What you need to do:
Down to the last line, the material below should be reproduced exactly.

Records for this exercise:
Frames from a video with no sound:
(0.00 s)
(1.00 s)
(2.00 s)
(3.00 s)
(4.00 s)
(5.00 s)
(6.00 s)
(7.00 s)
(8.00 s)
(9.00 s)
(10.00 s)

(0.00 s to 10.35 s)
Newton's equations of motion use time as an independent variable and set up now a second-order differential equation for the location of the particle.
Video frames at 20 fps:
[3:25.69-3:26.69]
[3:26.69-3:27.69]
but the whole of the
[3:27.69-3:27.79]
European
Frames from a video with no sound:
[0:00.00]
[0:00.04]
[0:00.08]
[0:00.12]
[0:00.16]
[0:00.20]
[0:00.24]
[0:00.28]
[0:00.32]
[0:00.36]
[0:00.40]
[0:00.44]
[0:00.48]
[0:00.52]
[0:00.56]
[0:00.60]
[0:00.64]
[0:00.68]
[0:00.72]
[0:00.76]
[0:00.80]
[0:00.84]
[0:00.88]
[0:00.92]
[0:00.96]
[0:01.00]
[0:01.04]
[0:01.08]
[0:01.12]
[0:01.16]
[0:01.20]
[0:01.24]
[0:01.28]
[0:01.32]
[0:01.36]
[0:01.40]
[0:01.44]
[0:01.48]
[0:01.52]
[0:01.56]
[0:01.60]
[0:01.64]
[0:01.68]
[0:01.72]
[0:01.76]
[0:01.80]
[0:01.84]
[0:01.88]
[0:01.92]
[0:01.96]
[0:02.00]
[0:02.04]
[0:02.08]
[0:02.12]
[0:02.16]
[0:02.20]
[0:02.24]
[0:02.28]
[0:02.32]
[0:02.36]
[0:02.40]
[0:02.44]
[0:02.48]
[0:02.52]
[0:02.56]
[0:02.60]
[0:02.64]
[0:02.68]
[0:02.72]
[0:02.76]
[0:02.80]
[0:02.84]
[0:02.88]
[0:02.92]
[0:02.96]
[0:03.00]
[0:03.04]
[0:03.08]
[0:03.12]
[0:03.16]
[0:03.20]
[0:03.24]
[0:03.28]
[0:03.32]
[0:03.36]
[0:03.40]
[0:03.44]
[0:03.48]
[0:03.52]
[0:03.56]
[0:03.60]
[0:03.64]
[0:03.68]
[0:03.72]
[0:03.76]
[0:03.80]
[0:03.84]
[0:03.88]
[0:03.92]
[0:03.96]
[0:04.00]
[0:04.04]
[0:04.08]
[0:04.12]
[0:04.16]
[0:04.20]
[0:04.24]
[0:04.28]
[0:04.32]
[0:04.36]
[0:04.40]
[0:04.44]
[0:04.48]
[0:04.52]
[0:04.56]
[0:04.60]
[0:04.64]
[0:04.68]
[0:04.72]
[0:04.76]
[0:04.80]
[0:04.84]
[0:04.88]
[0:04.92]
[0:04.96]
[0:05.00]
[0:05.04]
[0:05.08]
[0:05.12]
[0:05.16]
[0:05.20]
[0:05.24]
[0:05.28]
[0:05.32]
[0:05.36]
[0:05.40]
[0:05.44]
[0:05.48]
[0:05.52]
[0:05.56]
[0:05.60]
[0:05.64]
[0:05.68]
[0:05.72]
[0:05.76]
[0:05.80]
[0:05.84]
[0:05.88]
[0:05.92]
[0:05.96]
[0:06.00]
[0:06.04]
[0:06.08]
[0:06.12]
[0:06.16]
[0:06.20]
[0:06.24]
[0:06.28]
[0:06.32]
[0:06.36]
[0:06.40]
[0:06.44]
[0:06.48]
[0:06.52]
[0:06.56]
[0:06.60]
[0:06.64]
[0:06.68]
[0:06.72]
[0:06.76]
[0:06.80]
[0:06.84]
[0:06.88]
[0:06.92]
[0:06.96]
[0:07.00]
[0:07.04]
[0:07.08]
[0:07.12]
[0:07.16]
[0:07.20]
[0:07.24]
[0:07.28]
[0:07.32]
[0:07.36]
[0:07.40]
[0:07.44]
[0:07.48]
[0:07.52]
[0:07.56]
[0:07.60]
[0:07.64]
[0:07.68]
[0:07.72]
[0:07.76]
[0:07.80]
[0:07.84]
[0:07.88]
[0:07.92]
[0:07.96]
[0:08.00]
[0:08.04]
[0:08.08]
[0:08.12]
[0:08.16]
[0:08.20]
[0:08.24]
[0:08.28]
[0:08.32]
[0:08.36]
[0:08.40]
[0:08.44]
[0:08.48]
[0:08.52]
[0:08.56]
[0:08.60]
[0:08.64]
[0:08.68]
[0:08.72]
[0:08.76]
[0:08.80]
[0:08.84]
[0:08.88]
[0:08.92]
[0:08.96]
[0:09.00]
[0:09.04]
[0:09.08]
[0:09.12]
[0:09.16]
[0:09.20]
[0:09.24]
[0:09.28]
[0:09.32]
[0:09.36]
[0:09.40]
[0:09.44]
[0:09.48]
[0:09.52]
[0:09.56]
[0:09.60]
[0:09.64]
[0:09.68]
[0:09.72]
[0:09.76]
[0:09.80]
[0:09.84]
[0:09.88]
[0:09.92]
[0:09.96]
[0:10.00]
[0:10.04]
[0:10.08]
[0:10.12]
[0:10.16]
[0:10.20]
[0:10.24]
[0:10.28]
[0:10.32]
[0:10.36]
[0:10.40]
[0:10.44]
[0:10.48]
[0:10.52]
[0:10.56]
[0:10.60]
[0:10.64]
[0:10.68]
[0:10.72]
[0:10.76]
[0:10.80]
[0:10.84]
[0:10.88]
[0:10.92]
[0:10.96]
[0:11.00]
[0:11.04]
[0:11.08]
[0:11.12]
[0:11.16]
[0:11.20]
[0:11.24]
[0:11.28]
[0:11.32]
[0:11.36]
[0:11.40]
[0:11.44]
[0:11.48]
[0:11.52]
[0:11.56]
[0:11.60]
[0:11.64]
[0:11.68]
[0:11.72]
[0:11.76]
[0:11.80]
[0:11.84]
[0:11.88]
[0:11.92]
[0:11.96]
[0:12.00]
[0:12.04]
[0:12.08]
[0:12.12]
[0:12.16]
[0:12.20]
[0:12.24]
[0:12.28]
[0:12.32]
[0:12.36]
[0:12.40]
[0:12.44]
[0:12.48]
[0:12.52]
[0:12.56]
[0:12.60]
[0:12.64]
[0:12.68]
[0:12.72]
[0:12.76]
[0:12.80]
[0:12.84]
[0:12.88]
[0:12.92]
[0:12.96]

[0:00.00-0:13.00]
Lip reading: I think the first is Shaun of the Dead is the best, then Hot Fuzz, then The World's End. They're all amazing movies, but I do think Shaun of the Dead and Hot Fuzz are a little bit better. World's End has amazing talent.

Answer to this problem:
Frames from a video with no sound:
(0.00 s)
(1.00 s)
(2.00 s)
(3.00 s)
(4.00 s)
(5.00 s)
(6.00 s)
(7.00 s)
(8.00 s)
(9.00 s)
(10.00 s)

(0.00 s to 10.35 s)
Newton's equations of motion use time as an independent variable and set up now a second-order differential equation for the location of the particle.
Video frames at 20 fps:
[3:25.69-3:26.69]
[3:26.69-3:27.69]
but the whole of the
[3:27.69-3:27.79]
European
Frames from a video with no sound:
[0:00.00]
[0:00.04]
[0:00.08]
[0:00.12]
[0:00.16]
[0:00.20]
[0:00.24]
[0:00.28]
[0:00.32]
[0:00.36]
[0:00.40]
[0:00.44]
[0:00.48]
[0:00.52]
[0:00.56]
[0:00.60]
[0:00.64]
[0:00.68]
[0:00.72]
[0:00.76]
[0:00.80]
[0:00.84]
[0:00.88]
[0:00.92]
[0:00.96]
[0:01.00]
[0:01.04]
[0:01.08]
[0:01.12]
[0:01.16]
[0:01.20]
[0:01.24]
[0:01.28]
[0:01.32]
[0:01.36]
[0:01.40]
[0:01.44]
[0:01.48]
[0:01.52]
[0:01.56]
[0:01.60]
[0:01.64]
[0:01.68]
[0:01.72]
[0:01.76]
[0:01.80]
[0:01.84]
[0:01.88]
[0:01.92]
[0:01.96]
[0:02.00]
[0:02.04]
[0:02.08]
[0:02.12]
[0:02.16]
[0:02.20]
[0:02.24]
[0:02.28]
[0:02.32]
[0:02.36]
[0:02.40]
[0:02.44]
[0:02.48]
[0:02.52]
[0:02.56]
[0:02.60]
[0:02.64]
[0:02.68]
[0:02.72]
[0:02.76]
[0:02.80]
[0:02.84]
[0:02.88]
[0:02.92]
[0:02.96]
[0:03.00]
[0:03.04]
[0:03.08]
[0:03.12]
[0:03.16]
[0:03.20]
[0:03.24]
[0:03.28]
[0:03.32]
[0:03.36]
[0:03.40]
[0:03.44]
[0:03.48]
[0:03.52]
[0:03.56]
[0:03.60]
[0:03.64]
[0:03.68]
[0:03.72]
[0:03.76]
[0:03.80]
[0:03.84]
[0:03.88]
[0:03.92]
[0:03.96]
[0:04.00]
[0:04.04]
[0:04.08]
[0:04.12]
[0:04.16]
[0:04.20]
[0:04.24]
[0:04.28]
[0:04.32]
[0:04.36]
[0:04.40]
[0:04.44]
[0:04.48]
[0:04.52]
[0:04.56]
[0:04.60]
[0:04.64]
[0:04.68]
[0:04.72]
[0:04.76]
[0:04.80]
[0:04.84]
[0:04.88]
[0:04.92]
[0:04.96]
[0:05.00]
[0:05.04]
[0:05.08]
[0:05.12]
[0:05.16]
[0:05.20]
[0:05.24]
[0:05.28]
[0:05.32]
[0:05.36]
[0:05.40]
[0:05.44]
[0:05.48]
[0:05.52]
[0:05.56]
[0:05.60]
[0:05.64]
[0:05.68]
[0:05.72]
[0:05.76]
[0:05.80]
[0:05.84]
[0:05.88]
[0:05.92]
[0:05.96]
[0:06.00]
[0:06.04]
[0:06.08]
[0:06.12]
[0:06.16]
[0:06.20]
[0:06.24]
[0:06.28]
[0:06.32]
[0:06.36]
[0:06.40]
[0:06.44]
[0:06.48]
[0:06.52]
[0:06.56]
[0:06.60]
[0:06.64]
[0:06.68]
[0:06.72]
[0:06.76]
[0:06.80]
[0:06.84]
[0:06.88]
[0:06.92]
[0:06.96]
[0:07.00]
[0:07.04]
[0:07.08]
[0:07.12]
[0:07.16]
[0:07.20]
[0:07.24]
[0:07.28]
[0:07.32]
[0:07.36]
[0:07.40]
[0:07.44]
[0:07.48]
[0:07.52]
[0:07.56]
[0:07.60]
[0:07.64]
[0:07.68]
[0:07.72]
[0:07.76]
[0:07.80]
[0:07.84]
[0:07.88]
[0:07.92]
[0:07.96]
[0:08.00]
[0:08.04]
[0:08.08]
[0:08.12]
[0:08.16]
[0:08.20]
[0:08.24]
[0:08.28]
[0:08.32]
[0:08.36]
[0:08.40]
[0:08.44]
[0:08.48]
[0:08.52]
[0:08.56]
[0:08.60]
[0:08.64]
[0:08.68]
[0:08.72]
[0:08.76]
[0:08.80]
[0:08.84]
[0:08.88]
[0:08.92]
[0:08.96]
[0:09.00]
[0:09.04]
[0:09.08]
[0:09.12]
[0:09.16]
[0:09.20]
[0:09.24]
[0:09.28]
[0:09.32]
[0:09.36]
[0:09.40]
[0:09.44]
[0:09.48]
[0:09.52]
[0:09.56]
[0:09.60]
[0:09.64]
[0:09.68]
[0:09.72]
[0:09.76]
[0:09.80]
[0:09.84]
[0:09.88]
[0:09.92]
[0:09.96]
[0:10.00]
[0:10.04]
[0:10.08]
[0:10.12]
[0:10.16]
[0:10.20]
[0:10.24]
[0:10.28]
[0:10.32]
[0:10.36]
[0:10.40]
[0:10.44]
[0:10.48]
[0:10.52]
[0:10.56]
[0:10.60]
[0:10.64]
[0:10.68]
[0:10.72]
[0:10.76]
[0:10.80]
[0:10.84]
[0:10.88]
[0:10.92]
[0:10.96]
[0:11.00]
[0:11.04]
[0:11.08]
[0:11.12]
[0:11.16]
[0:11.20]
[0:11.24]
[0:11.28]
[0:11.32]
[0:11.36]
[0:11.40]
[0:11.44]
[0:11.48]
[0:11.52]
[0:11.56]
[0:11.60]
[0:11.64]
[0:11.68]
[0:11.72]
[0:11.76]
[0:11.80]
[0:11.84]
[0:11.88]
[0:11.92]
[0:11.96]
[0:12.00]
[0:12.04]
[0:12.08]
[0:12.12]
[0:12.16]
[0:12.20]
[0:12.24]
[0:12.28]
[0:12.32]
[0:12.36]
[0:12.40]
[0:12.44]
[0:12.48]
[0:12.52]
[0:12.56]
[0:12.60]
[0:12.64]
[0:12.68]
[0:12.72]
[0:12.76]
[0:12.80]
[0:12.84]
[0:12.88]
[0:12.92]
[0:12.96]

[0:00.00-0:13.00]
Lip reading: I think the first is Shaun of the Dead is the best, then Hot Fuzz, then The World's End. They're all amazing movies, but I do think Shaun of the Dead and Hot Fuzz are a little bit better. World's End has amazing talent.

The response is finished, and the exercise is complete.